After a series of tragic incidents in Iraq, the U.S. Army codified new rules: no warning shots. Instead, soldiers were ordered to conduct rules of engagement and escalation-of-force training and issued cards with specific steps. These included lights, signage, loudspeakers, warning markers, and disabling shots at vehicle engines. Some units received pepper spray rounds, rubber bullets, megaphones, and high-powered laser pointers. They were also given improved translation tools. American soldiers were no longer left with only two options: do nothing or shoot to kill. They were given choices and protocols that allowed them to maintain control under pressure.
In Gaza, the IDF is facing its own version of the challenge faced by U.S. forces in Iraq, in an even more complex environment where every mistake, and even lawful actions, are quickly portrayed as war crimes before any facts are confirmed. The IDF operates under an intense global spotlight. A warning shot fired to maintain a safe standoff distance can be instantly reframed as an intentional attack.

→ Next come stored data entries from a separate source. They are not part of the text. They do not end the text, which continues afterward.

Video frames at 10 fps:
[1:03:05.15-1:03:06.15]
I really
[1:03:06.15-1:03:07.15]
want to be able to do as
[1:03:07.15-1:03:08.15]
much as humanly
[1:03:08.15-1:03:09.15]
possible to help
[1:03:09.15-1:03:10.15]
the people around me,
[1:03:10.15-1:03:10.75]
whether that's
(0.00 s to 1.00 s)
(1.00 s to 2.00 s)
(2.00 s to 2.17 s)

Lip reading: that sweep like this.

In one early incident, international headlines accused Israeli soldiers of shooting and killing civilians waiting for aid, only for evidence to later that there had been no firing at the aid distribution sites at all. In May and June 2025, multiple reports claimed Israeli forces had killed civilians at food sites in Rafah. Those claims, often citing Gaza health officials or UN sources, were later contradicted by IDF drone footage and statements from the Gaza Humanitarian Foundation. While IDF investigations are still ongoing, the gunfire appears to have occurred outside the humanitarian zone and involved warning shots directed at suspected attackers. In June 2025, Haaretz ran a story alleging soldiers were ordered to shoot unarmed people seeking aid. Israeli commanders denied that claim and opened inquiries, but by then, the headlines had already spread worldwide. In this environment, every warning shot becomes a potential strategic liability even when it is legally justified and tactically necessary.

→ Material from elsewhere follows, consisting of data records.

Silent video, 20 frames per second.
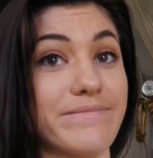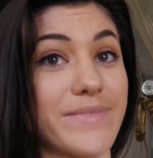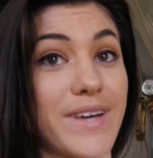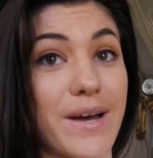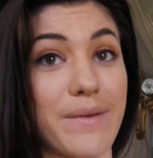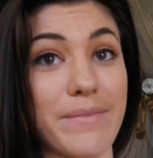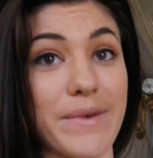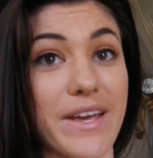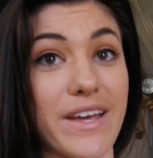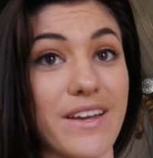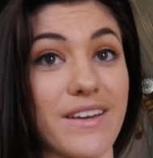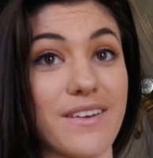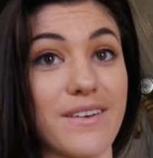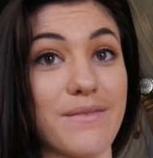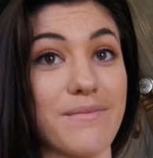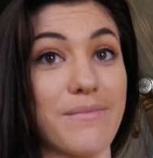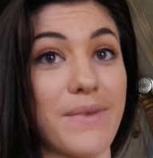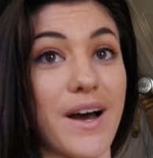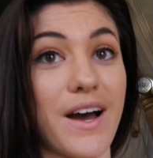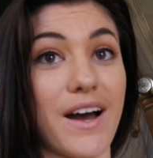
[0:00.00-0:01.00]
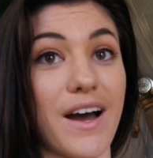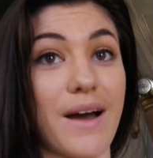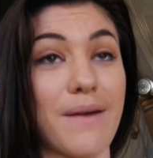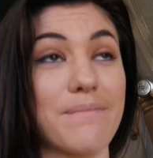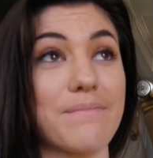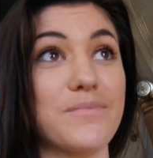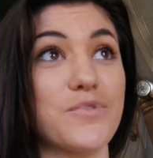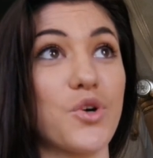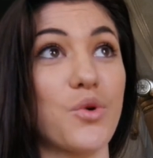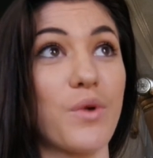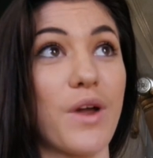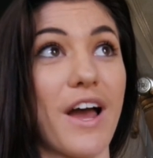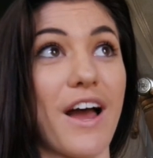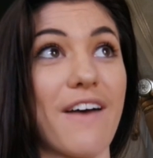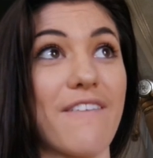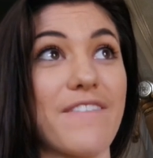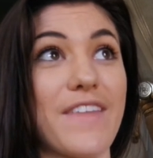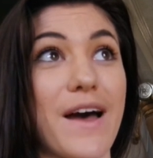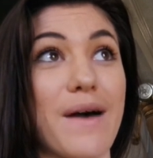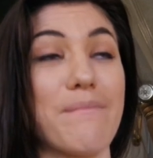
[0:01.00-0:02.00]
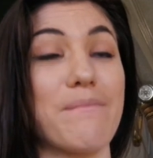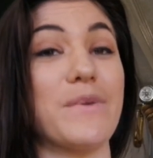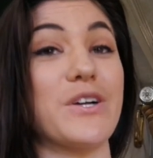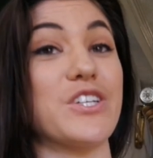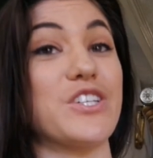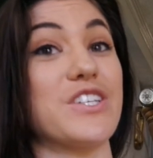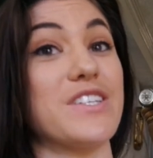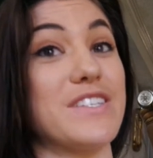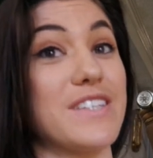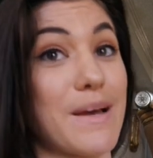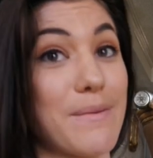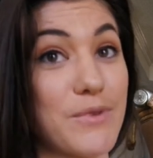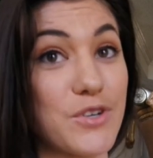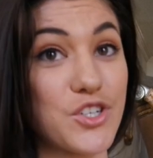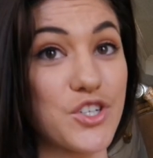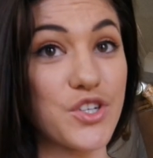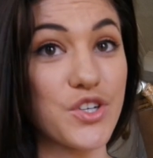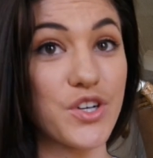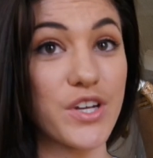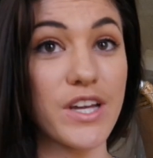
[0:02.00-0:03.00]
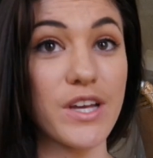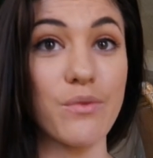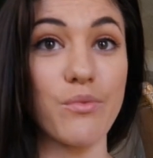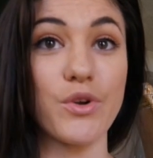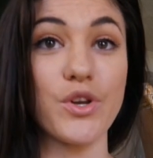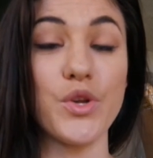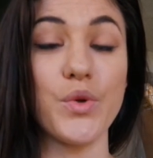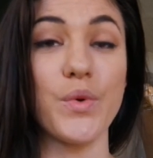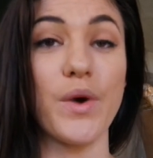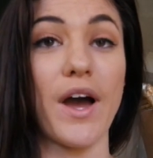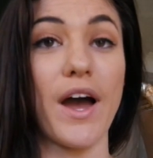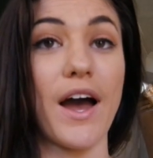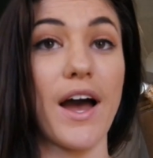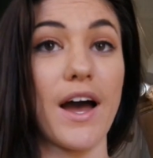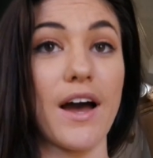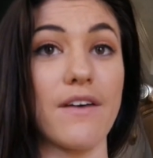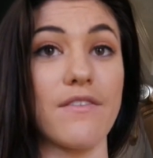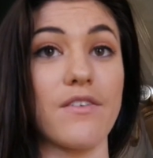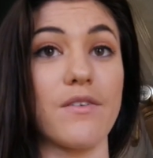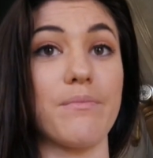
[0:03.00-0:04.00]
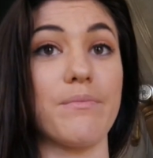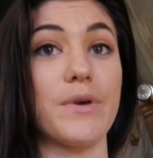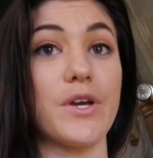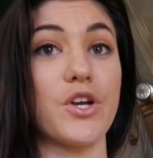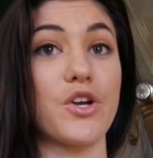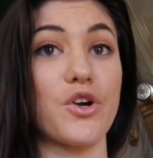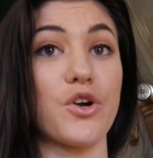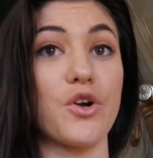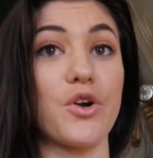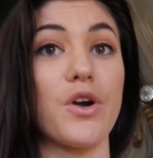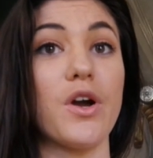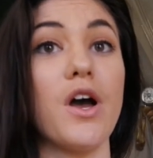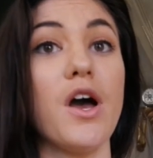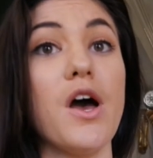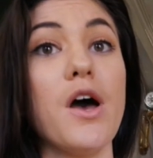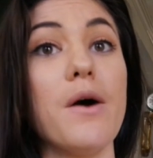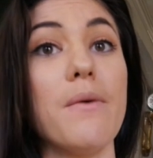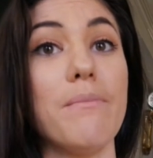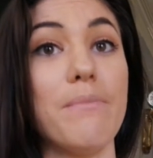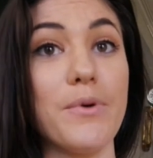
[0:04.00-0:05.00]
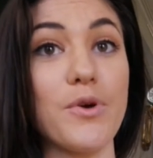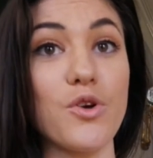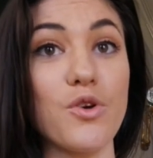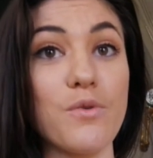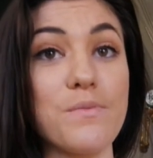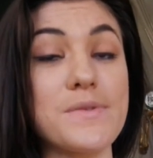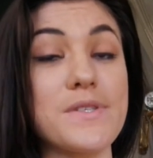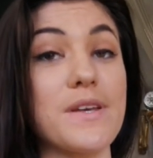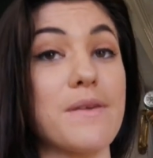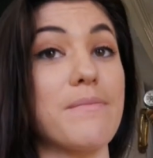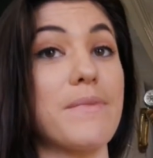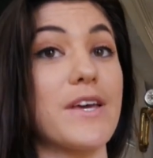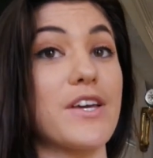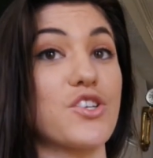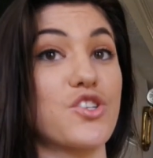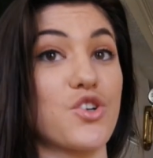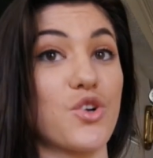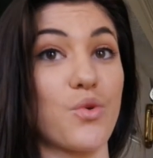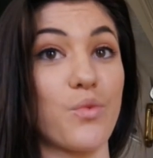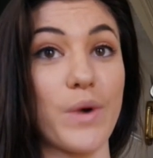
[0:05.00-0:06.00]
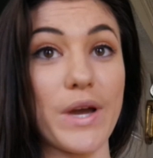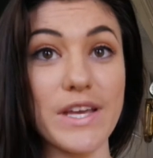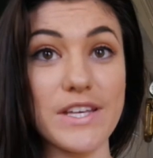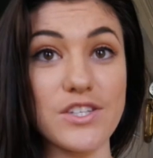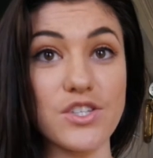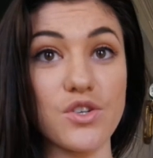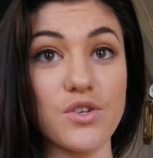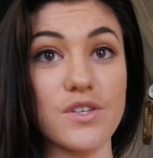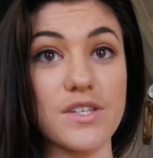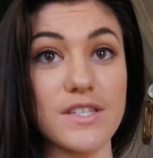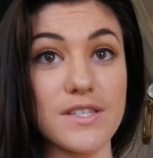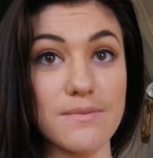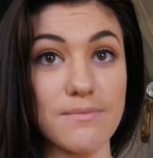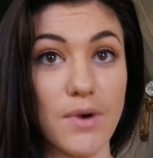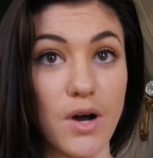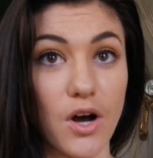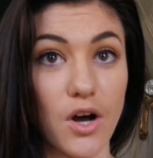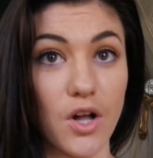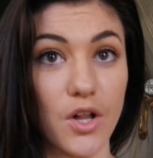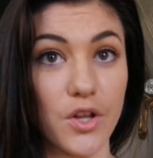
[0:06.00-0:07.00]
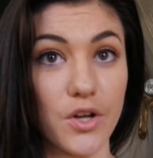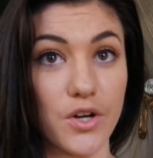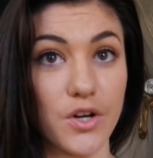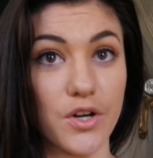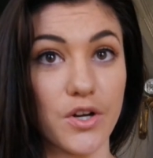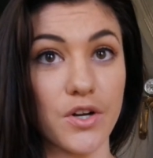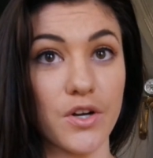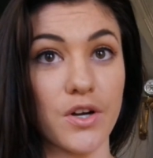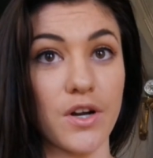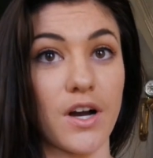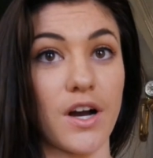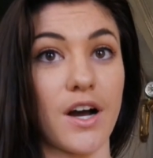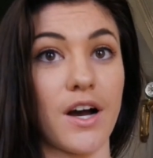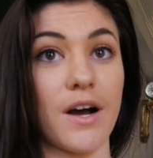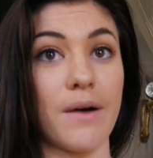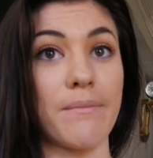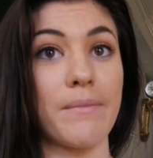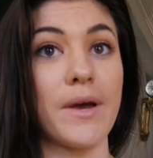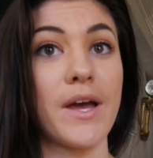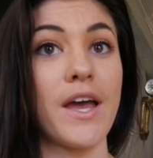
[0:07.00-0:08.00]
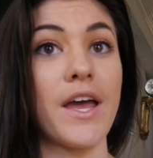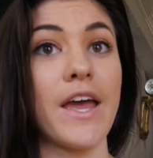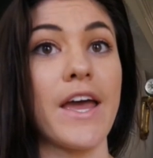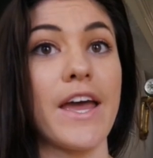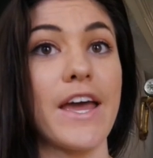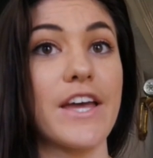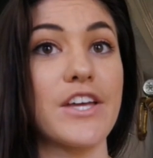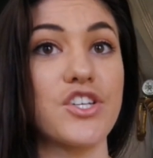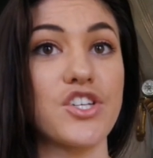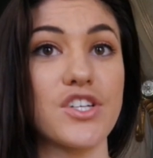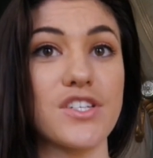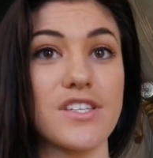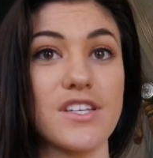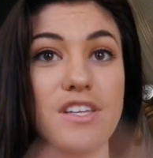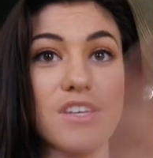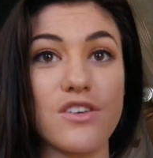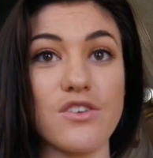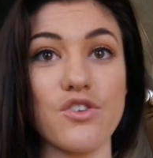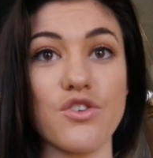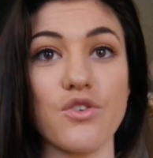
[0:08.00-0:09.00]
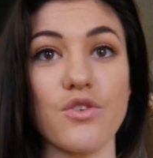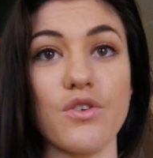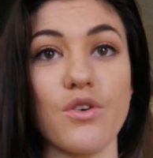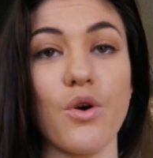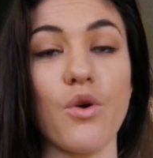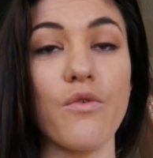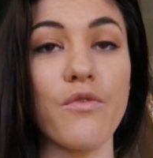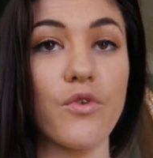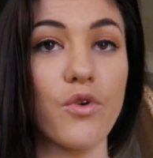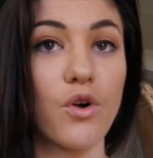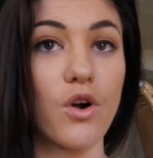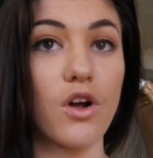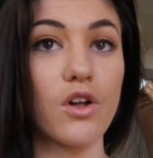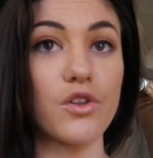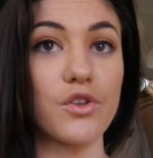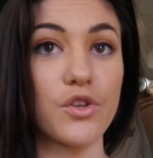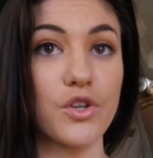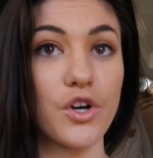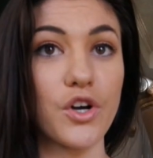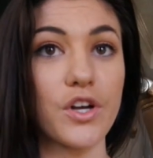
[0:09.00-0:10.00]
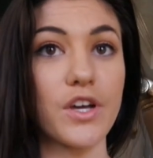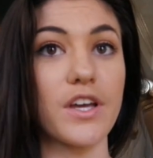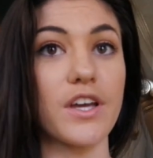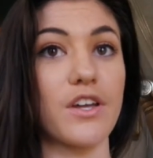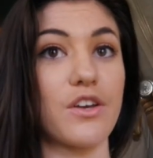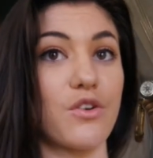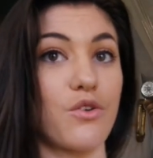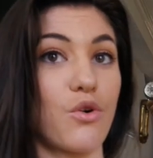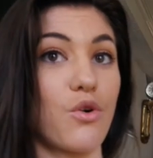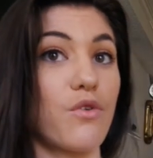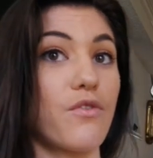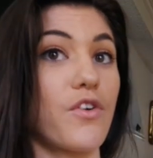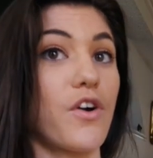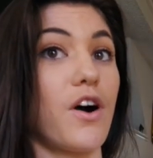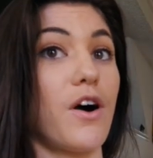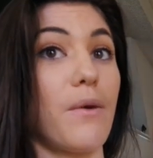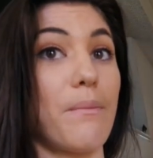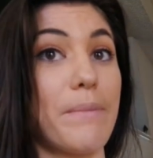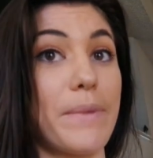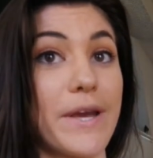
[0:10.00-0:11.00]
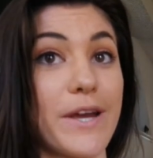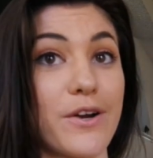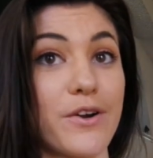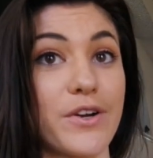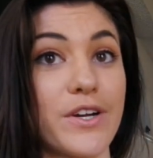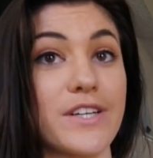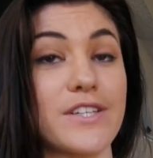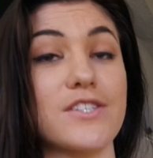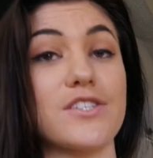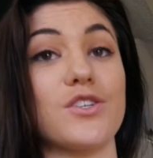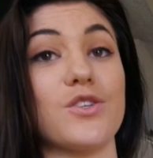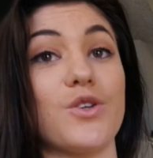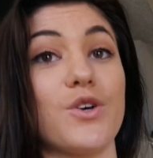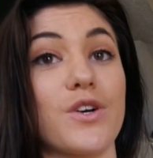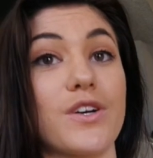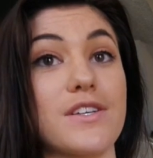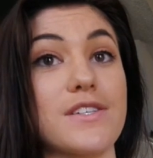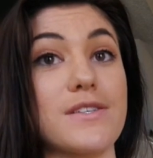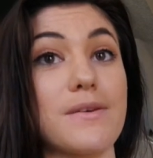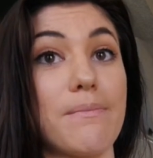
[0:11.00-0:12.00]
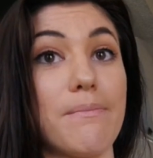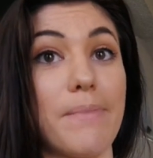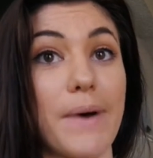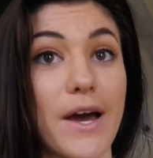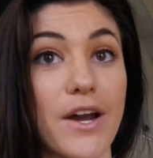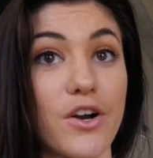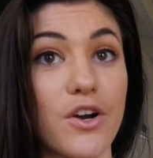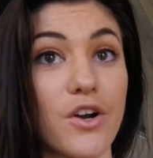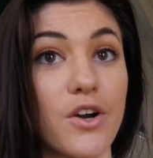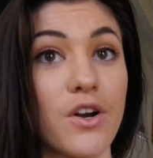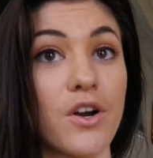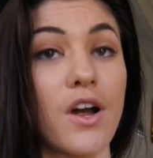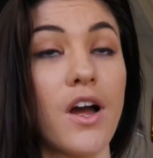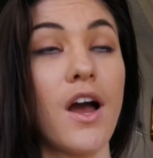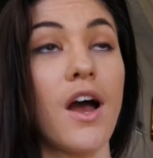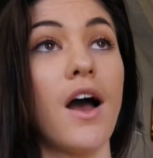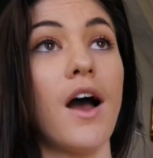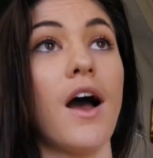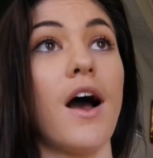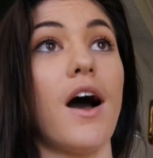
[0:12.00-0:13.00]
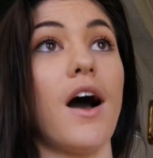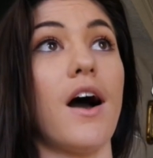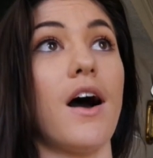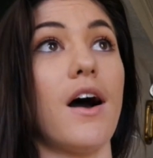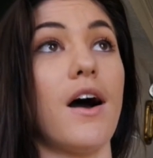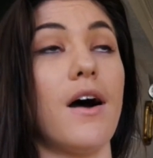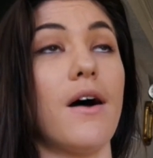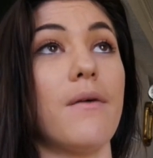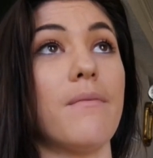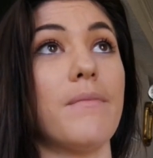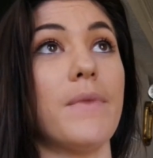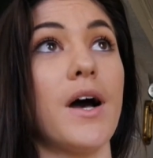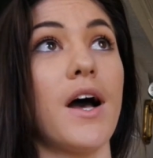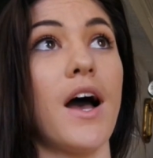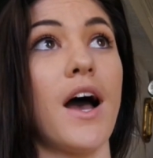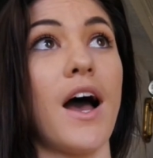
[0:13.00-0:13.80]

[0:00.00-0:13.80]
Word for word: i mean my, i don't have that much symmetry when you have bigger boobs it makes your waist look smaller um, it just your overall look and your overall appearance looks better. Um,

Adapting Doctrine and Restoring Control
Multiple IDF officer told me they are adapting. One officer told me that an IDF working group is helping develop escalation-of-force tools. Engineering units are improving humanitarian zones with better buffer areas, barriers, and access routes. Centers that experienced more incidents were temporarily shut down for redesign and retraining. But more is needed.
No soldier should lose the right to self-defense. The presence of civilians does not eliminate the threat. When the enemy uses civilian disguise as a weapon, the burden of responsibility shifts to commanders, governments, and the public. Soldiers cannot be left with impossible choices. They need doctrine. They need equipment. And they need public understanding.

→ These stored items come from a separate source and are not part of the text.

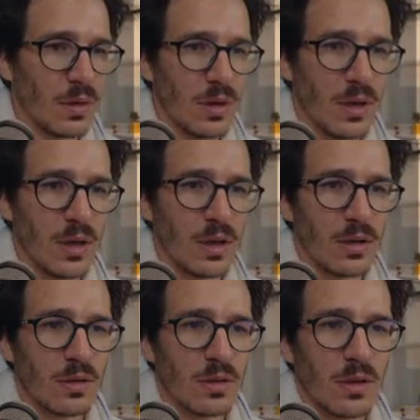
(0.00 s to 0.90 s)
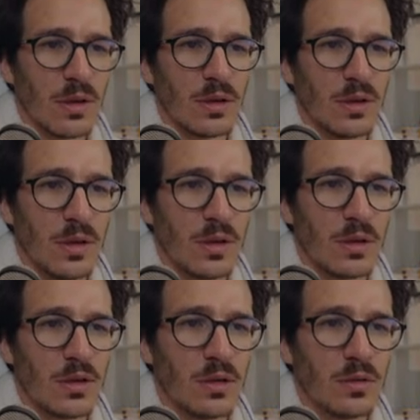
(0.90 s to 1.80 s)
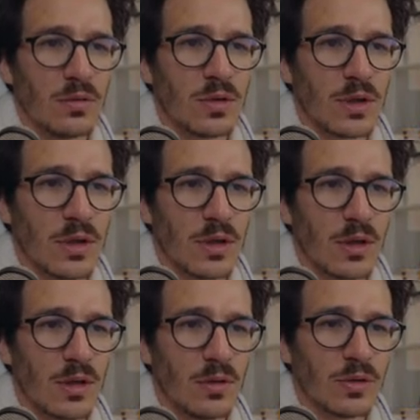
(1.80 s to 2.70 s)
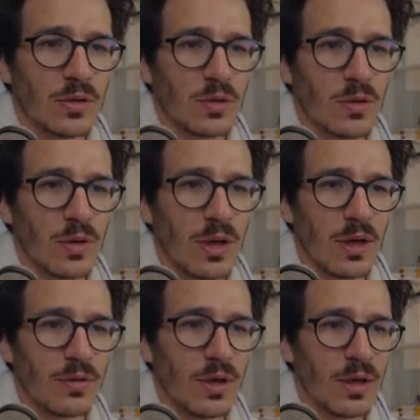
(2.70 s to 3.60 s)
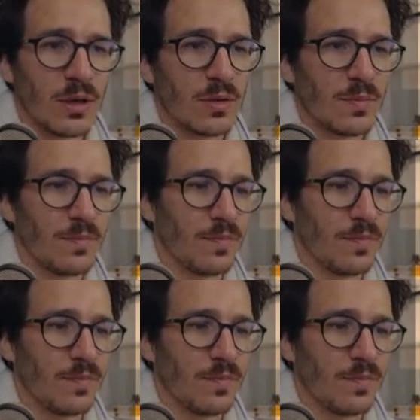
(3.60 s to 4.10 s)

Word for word: Yay. Delete nodes. I think I also don't have that.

Urban warfare is unforgiving. It collapses certainty. It turns split-second actions into headlines. One moment a soldier is raiding a tunnel. The next, he is standing guard over food distribution. That was our reality in Iraq. It is the IDF’s reality in Gaza.
The thin line between control and chaos is often a single shot. A warning shot, whether fired with restraint or panic, can save lives or take them. It can defuse a threat or ignite an information war. It is not a solution. It is a risky tool that can backfire on the battlefield or in the court of global opinion. And no soldier in a dense battlefield should be left without every possible means to manage the complexity of that fight.
The U.S. Army learned that lesson the hard way in Iraq. The IDF is learning it now in Gaza. Warning shots should be prohibited. Soldiers must be trained and equipped to stay in control—even when every instinct tells them to act.